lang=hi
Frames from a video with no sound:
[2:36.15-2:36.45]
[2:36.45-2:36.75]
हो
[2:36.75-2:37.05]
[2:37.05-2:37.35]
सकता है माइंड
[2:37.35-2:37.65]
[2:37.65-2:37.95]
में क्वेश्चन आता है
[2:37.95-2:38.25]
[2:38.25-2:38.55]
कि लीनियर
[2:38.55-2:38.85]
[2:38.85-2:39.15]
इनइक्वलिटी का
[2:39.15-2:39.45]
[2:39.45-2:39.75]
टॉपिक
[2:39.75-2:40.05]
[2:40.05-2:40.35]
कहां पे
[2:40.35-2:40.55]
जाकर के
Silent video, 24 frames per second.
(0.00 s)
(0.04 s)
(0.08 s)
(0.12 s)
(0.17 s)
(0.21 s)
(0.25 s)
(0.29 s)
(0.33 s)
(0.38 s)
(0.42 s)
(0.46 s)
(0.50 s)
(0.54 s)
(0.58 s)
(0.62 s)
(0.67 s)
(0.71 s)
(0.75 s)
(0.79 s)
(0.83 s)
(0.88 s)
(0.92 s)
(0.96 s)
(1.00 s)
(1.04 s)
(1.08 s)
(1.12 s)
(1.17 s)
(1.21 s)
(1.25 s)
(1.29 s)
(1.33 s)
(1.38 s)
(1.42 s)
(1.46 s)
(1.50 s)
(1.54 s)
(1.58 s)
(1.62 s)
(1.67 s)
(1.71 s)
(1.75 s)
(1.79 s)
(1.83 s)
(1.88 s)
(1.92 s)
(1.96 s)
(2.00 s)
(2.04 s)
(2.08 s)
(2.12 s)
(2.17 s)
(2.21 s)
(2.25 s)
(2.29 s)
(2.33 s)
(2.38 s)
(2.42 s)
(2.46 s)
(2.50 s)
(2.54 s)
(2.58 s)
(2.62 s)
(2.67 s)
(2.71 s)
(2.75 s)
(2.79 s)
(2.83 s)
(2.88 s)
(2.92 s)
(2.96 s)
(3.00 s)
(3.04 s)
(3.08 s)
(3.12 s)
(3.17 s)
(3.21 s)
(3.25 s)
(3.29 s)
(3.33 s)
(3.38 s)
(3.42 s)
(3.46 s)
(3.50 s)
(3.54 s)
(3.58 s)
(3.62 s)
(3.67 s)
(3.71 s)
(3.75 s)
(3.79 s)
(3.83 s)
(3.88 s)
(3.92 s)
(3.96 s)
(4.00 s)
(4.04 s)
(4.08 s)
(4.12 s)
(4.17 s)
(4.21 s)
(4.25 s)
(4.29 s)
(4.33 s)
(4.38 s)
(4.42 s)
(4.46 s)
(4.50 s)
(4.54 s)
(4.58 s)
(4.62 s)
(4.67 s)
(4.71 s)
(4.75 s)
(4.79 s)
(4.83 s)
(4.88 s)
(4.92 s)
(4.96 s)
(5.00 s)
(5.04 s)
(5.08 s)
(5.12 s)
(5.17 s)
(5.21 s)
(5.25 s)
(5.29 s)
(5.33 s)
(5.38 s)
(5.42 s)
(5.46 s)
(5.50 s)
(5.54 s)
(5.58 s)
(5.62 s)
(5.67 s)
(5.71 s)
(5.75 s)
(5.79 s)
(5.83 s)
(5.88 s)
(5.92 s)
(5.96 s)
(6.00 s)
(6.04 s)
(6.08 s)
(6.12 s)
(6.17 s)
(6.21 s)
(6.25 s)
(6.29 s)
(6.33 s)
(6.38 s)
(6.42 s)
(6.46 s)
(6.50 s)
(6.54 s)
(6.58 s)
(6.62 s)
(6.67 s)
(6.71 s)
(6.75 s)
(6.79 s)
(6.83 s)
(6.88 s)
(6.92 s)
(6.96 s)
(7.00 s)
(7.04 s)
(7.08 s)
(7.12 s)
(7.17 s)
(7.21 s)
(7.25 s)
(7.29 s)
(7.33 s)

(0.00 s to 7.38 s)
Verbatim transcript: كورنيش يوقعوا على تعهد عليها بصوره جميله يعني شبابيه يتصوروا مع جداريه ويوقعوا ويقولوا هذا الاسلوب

━━━

**YOUR INSTRUCTIONS:** The answer must consist of every line from the entries that holds the string "video".

**EXERCISE ANSWER:**
Frames from a video with no sound:
Silent video, 24 frames per second.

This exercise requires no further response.